Task to complete:
Beginning with the line containing "[0:10.49-0:11.36]" and going on through the line containing "[0:00.00-0:25.24]", the lines below are to be returned exactly, pictures excluded and nothing added.
Data section below:
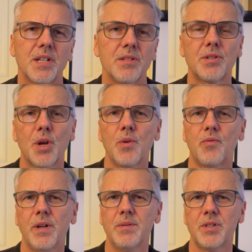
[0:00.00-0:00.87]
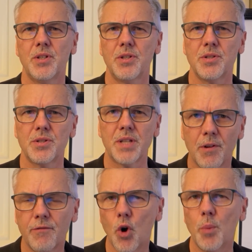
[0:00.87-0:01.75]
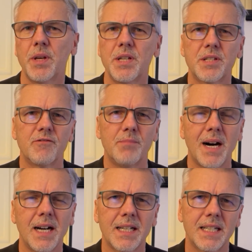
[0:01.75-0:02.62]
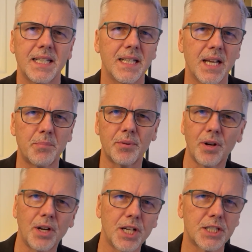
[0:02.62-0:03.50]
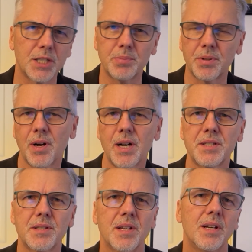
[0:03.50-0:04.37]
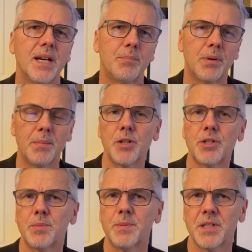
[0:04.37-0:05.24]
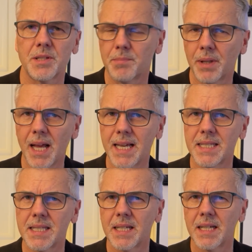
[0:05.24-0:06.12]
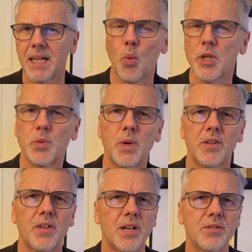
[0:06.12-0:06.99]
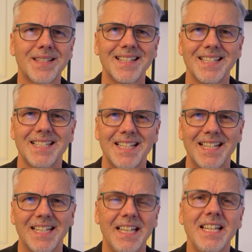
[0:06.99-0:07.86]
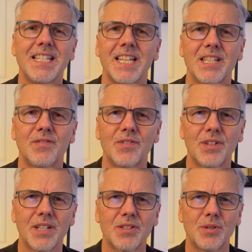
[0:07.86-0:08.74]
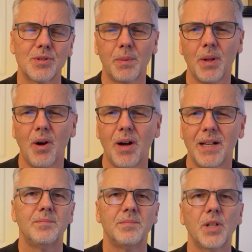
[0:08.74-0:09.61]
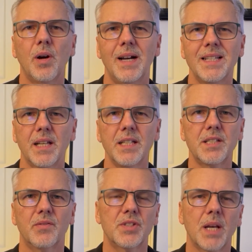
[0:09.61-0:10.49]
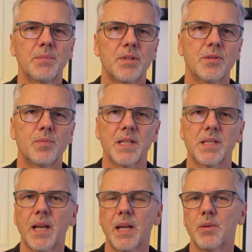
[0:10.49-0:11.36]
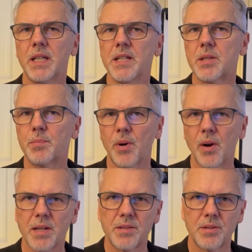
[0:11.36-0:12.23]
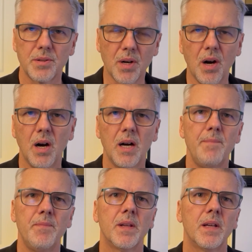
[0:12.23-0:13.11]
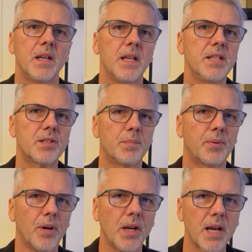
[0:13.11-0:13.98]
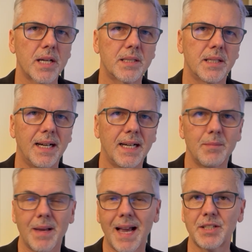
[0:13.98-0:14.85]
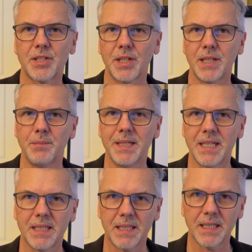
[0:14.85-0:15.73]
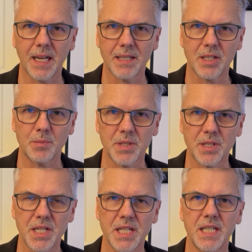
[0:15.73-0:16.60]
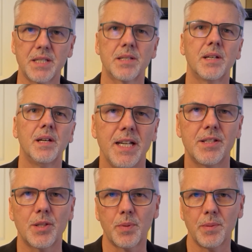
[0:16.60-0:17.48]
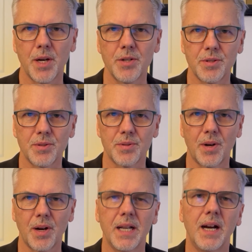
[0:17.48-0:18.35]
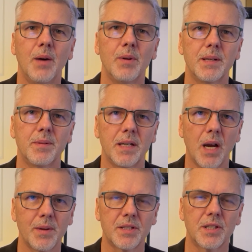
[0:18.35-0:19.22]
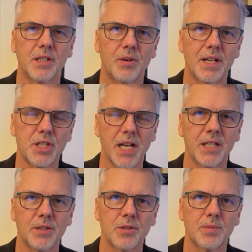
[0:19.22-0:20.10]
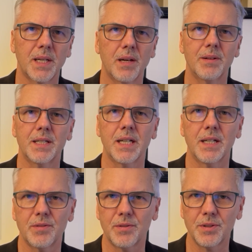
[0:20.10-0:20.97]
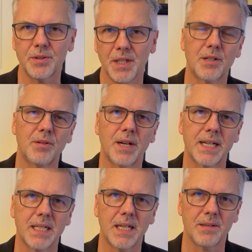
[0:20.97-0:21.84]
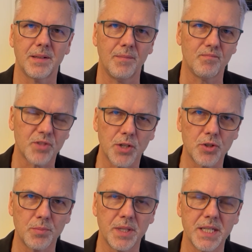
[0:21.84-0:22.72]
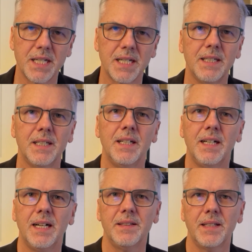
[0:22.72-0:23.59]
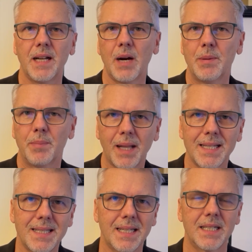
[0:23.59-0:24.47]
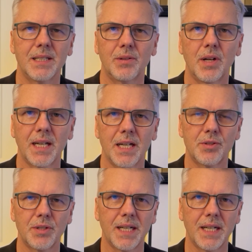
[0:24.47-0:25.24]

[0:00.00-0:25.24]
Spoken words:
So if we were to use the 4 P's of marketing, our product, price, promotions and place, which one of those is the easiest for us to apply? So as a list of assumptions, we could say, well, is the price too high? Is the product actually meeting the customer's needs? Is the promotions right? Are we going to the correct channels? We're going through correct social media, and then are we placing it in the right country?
End of Data section.
Data section below:
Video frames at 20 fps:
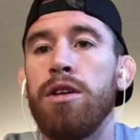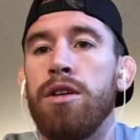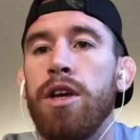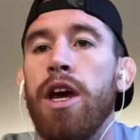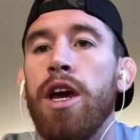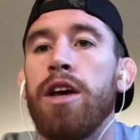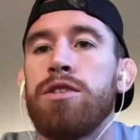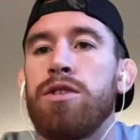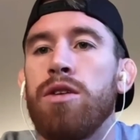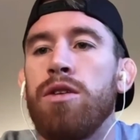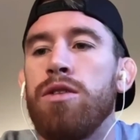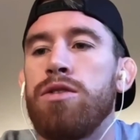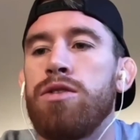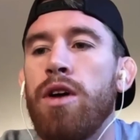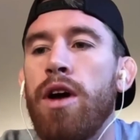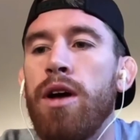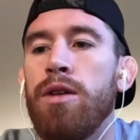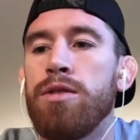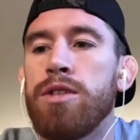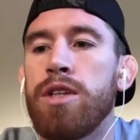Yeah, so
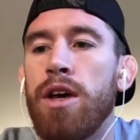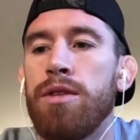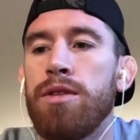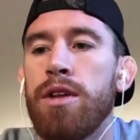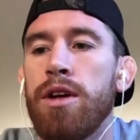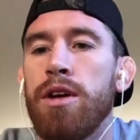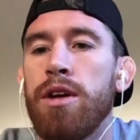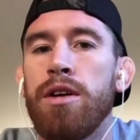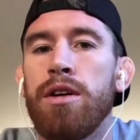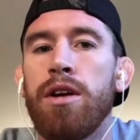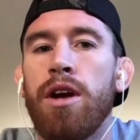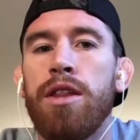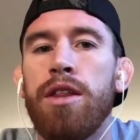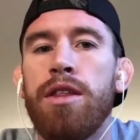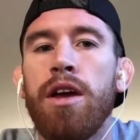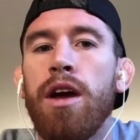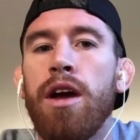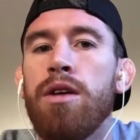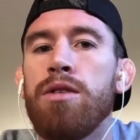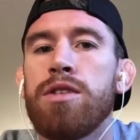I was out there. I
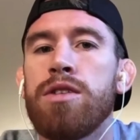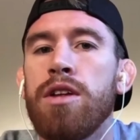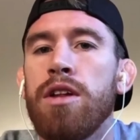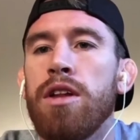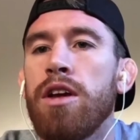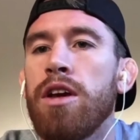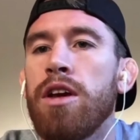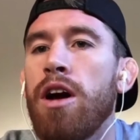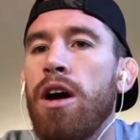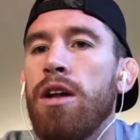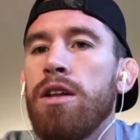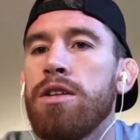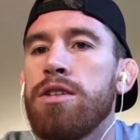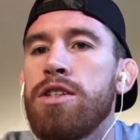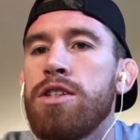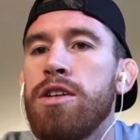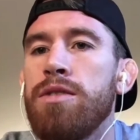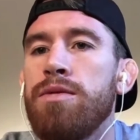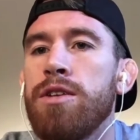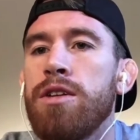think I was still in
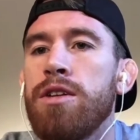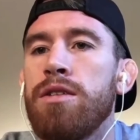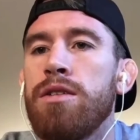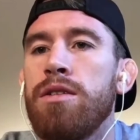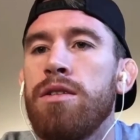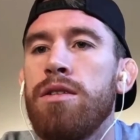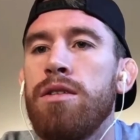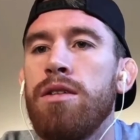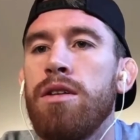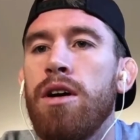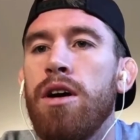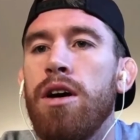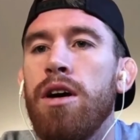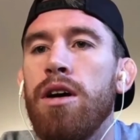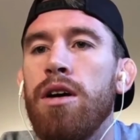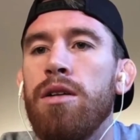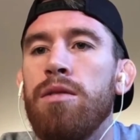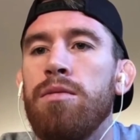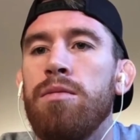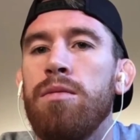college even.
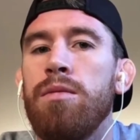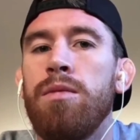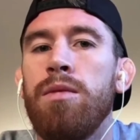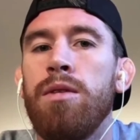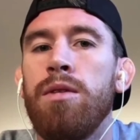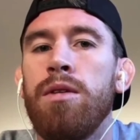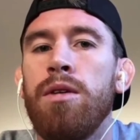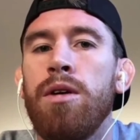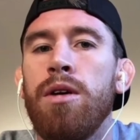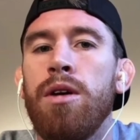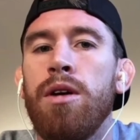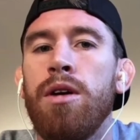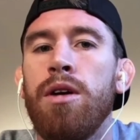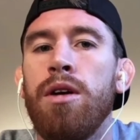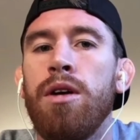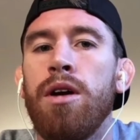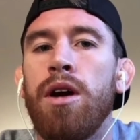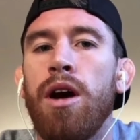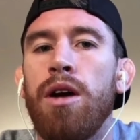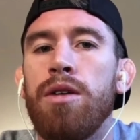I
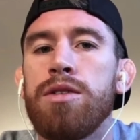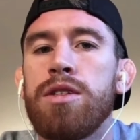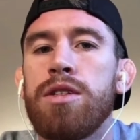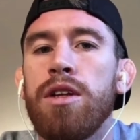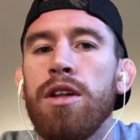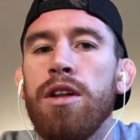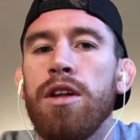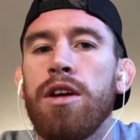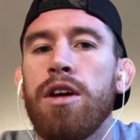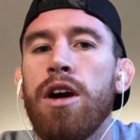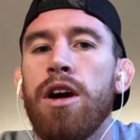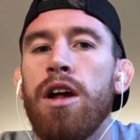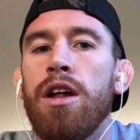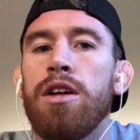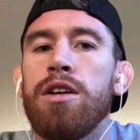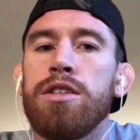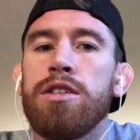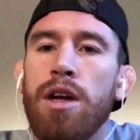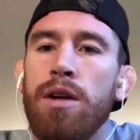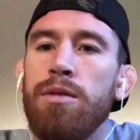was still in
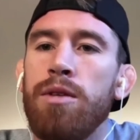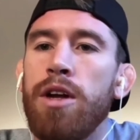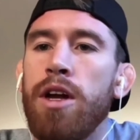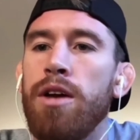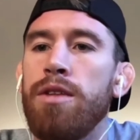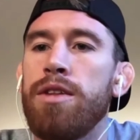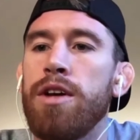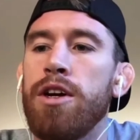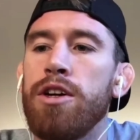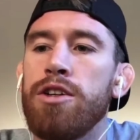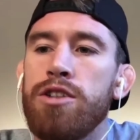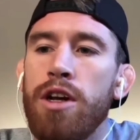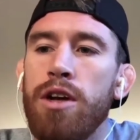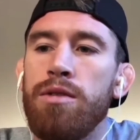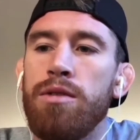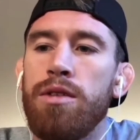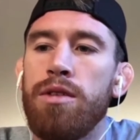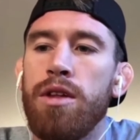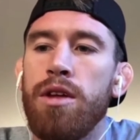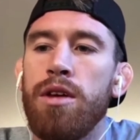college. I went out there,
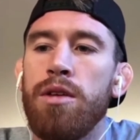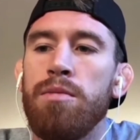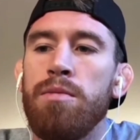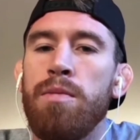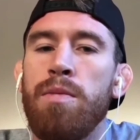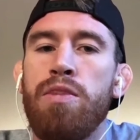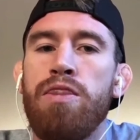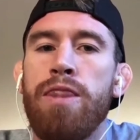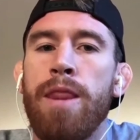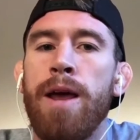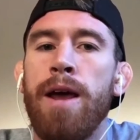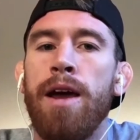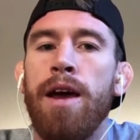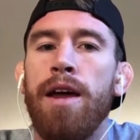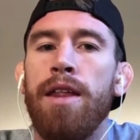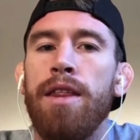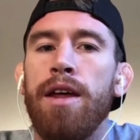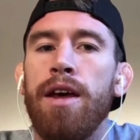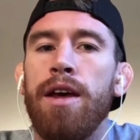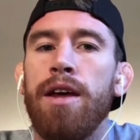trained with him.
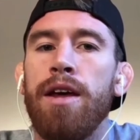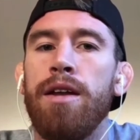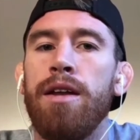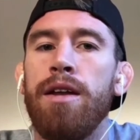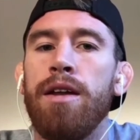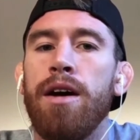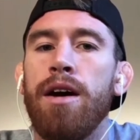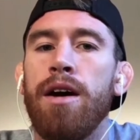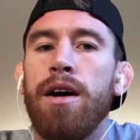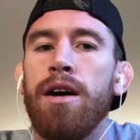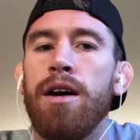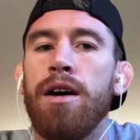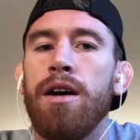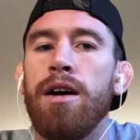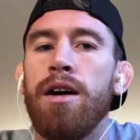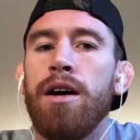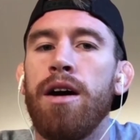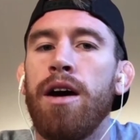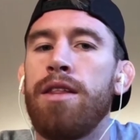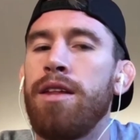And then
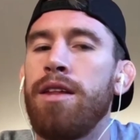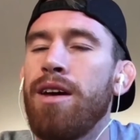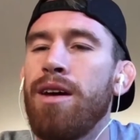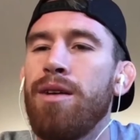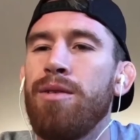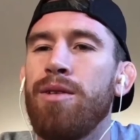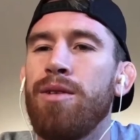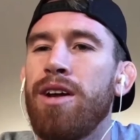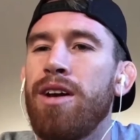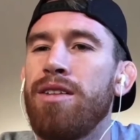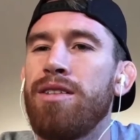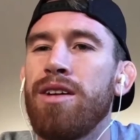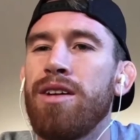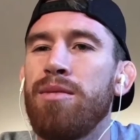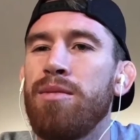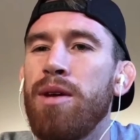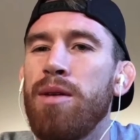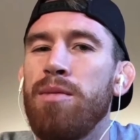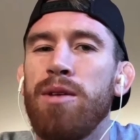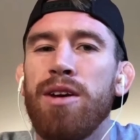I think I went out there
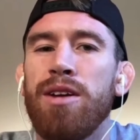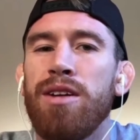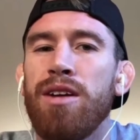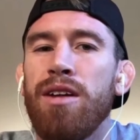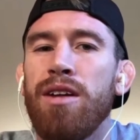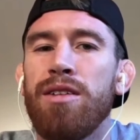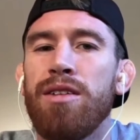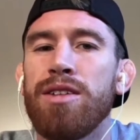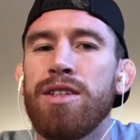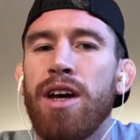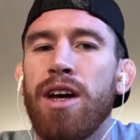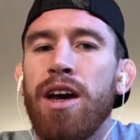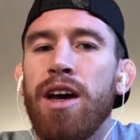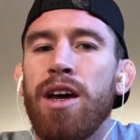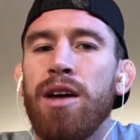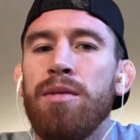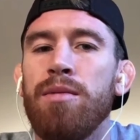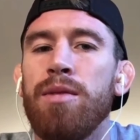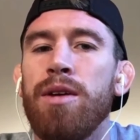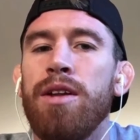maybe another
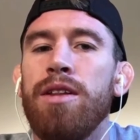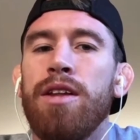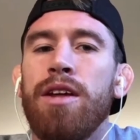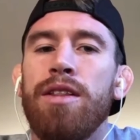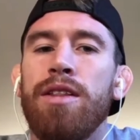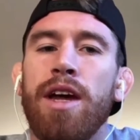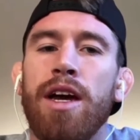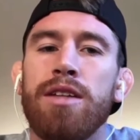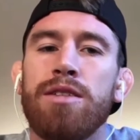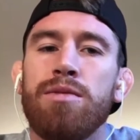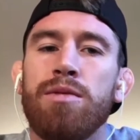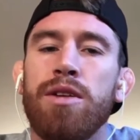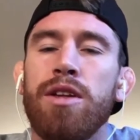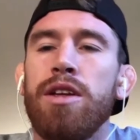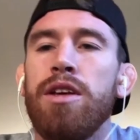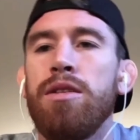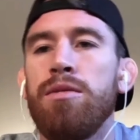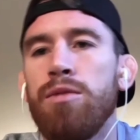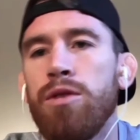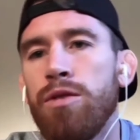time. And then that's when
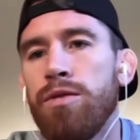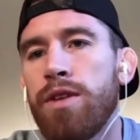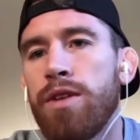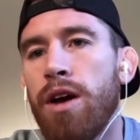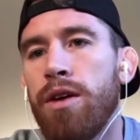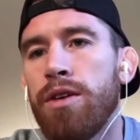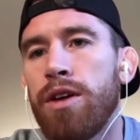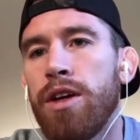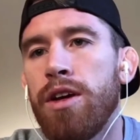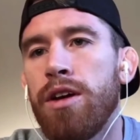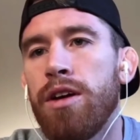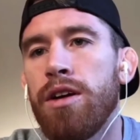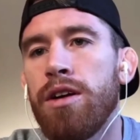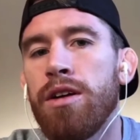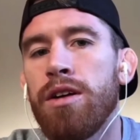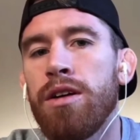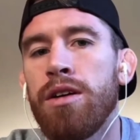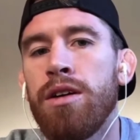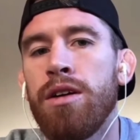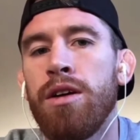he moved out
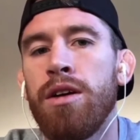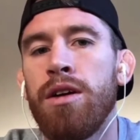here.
End of Data section.
Reply:
[0:10.49-0:11.36]
[0:11.36-0:12.23]
[0:12.23-0:13.11]
[0:13.11-0:13.98]
[0:13.98-0:14.85]
[0:14.85-0:15.73]
[0:15.73-0:16.60]
[0:16.60-0:17.48]
[0:17.48-0:18.35]
[0:18.35-0:19.22]
[0:19.22-0:20.10]
[0:20.10-0:20.97]
[0:20.97-0:21.84]
[0:21.84-0:22.72]
[0:22.72-0:23.59]
[0:23.59-0:24.47]
[0:24.47-0:25.24]

[0:00.00-0:25.24]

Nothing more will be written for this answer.